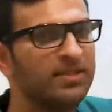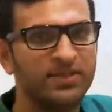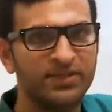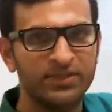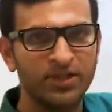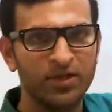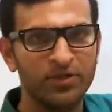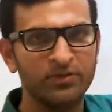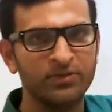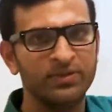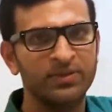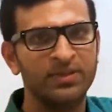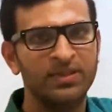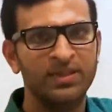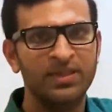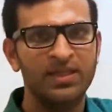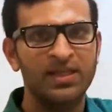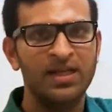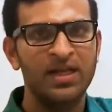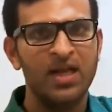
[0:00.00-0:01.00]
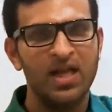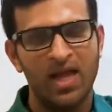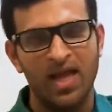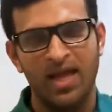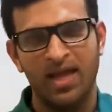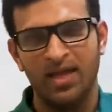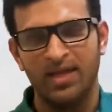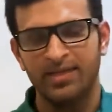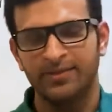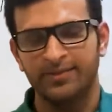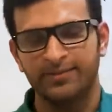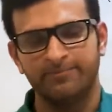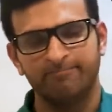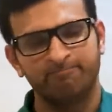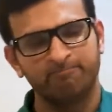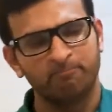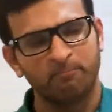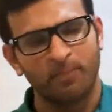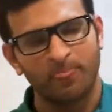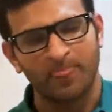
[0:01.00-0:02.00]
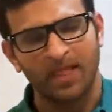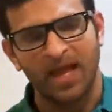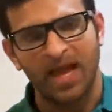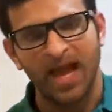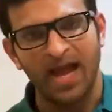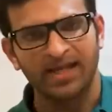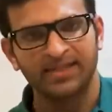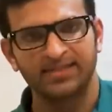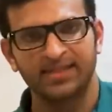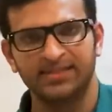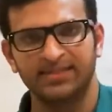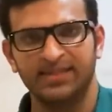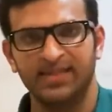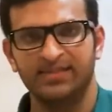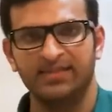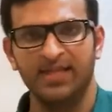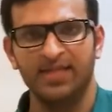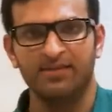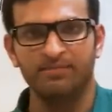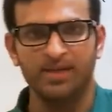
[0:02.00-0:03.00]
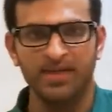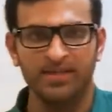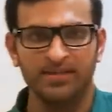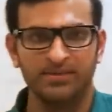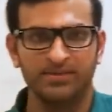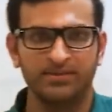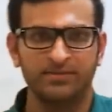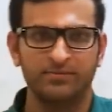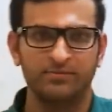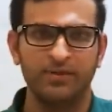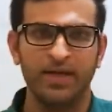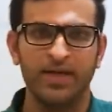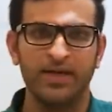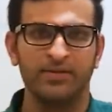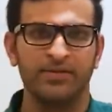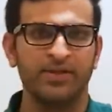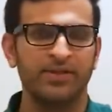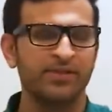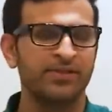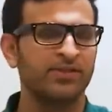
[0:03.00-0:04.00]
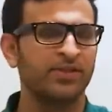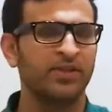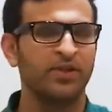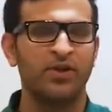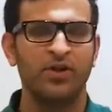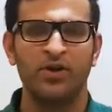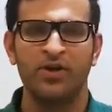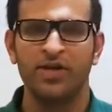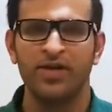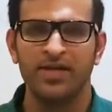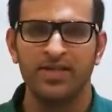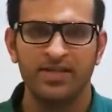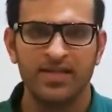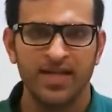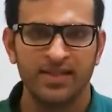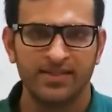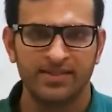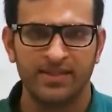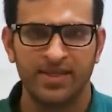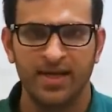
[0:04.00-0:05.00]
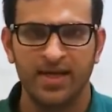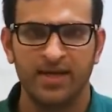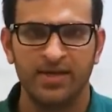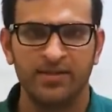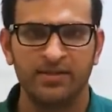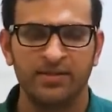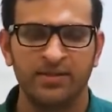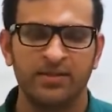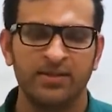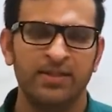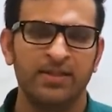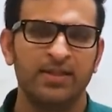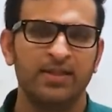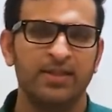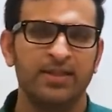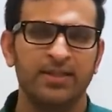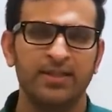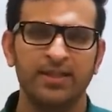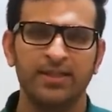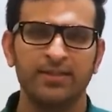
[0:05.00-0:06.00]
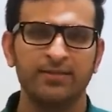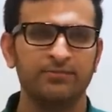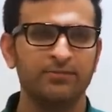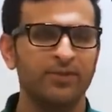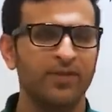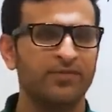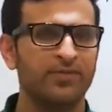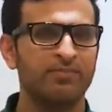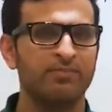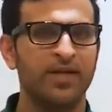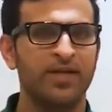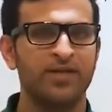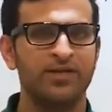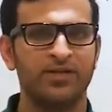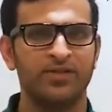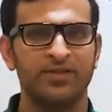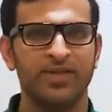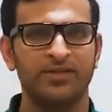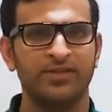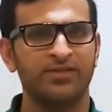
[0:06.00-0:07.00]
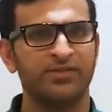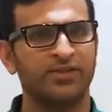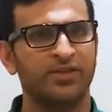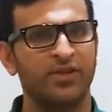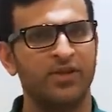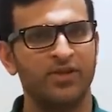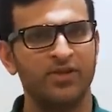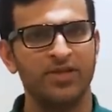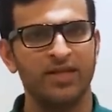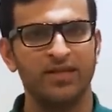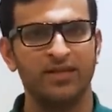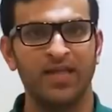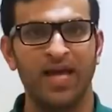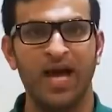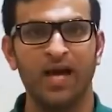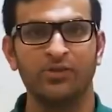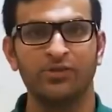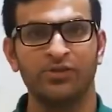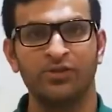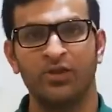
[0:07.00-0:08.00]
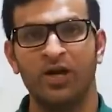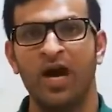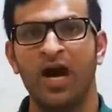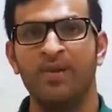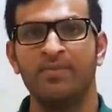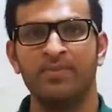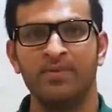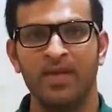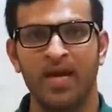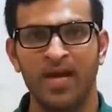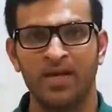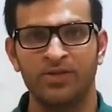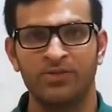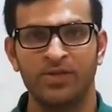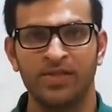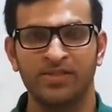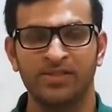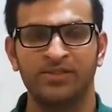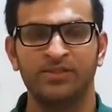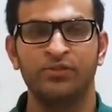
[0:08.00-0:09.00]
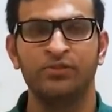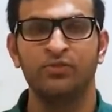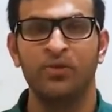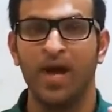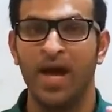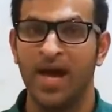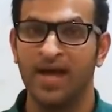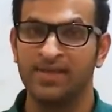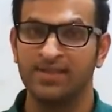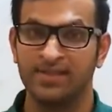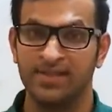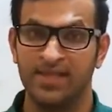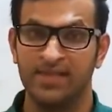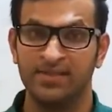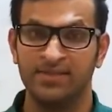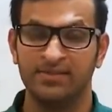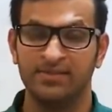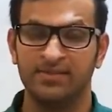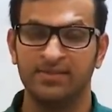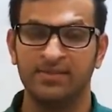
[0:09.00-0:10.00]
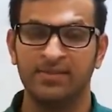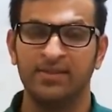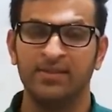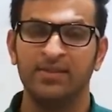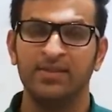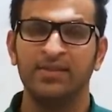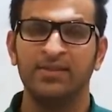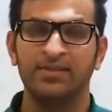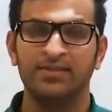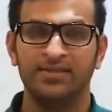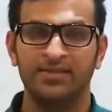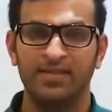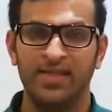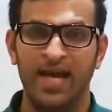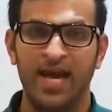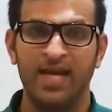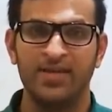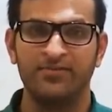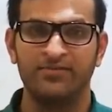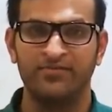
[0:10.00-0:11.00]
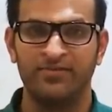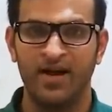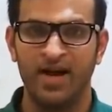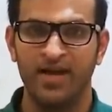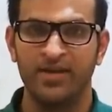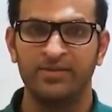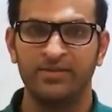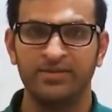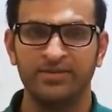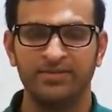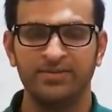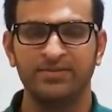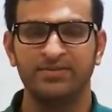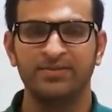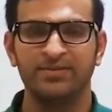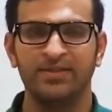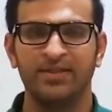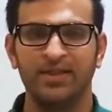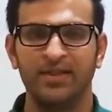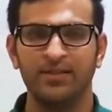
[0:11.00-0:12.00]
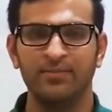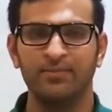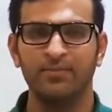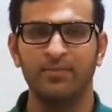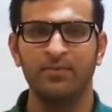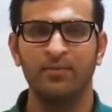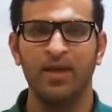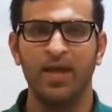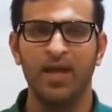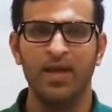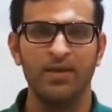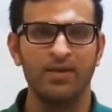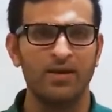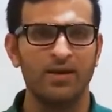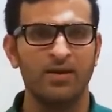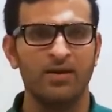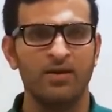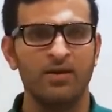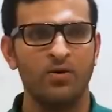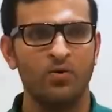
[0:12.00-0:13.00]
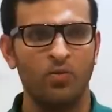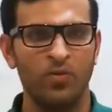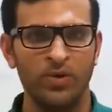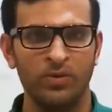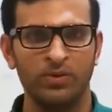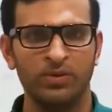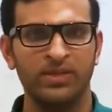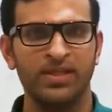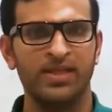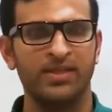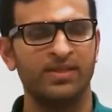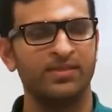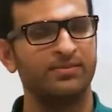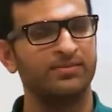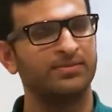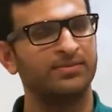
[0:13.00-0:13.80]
zone and access that database, right? There's security that's there. You have to make sure that the security allows your IP address to access that file, and we will get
------------------------------------
◆ **PROBLEM DETAILS**: Leaving every picture aside, repeat the listing exactly.

◆ **RESPONSE FOR THIS EXERCISE**:
[0:00.00-0:01.00]
[0:01.00-0:02.00]
[0:02.00-0:03.00]
[0:03.00-0:04.00]
[0:04.00-0:05.00]
[0:05.00-0:06.00]
[0:06.00-0:07.00]
[0:07.00-0:08.00]
[0:08.00-0:09.00]
[0:09.00-0:10.00]
[0:10.00-0:11.00]
[0:11.00-0:12.00]
[0:12.00-0:13.00]
[0:13.00-0:13.80]
zone and access that database, right? There's security that's there. You have to make sure that the security allows your IP address to access that file, and we will get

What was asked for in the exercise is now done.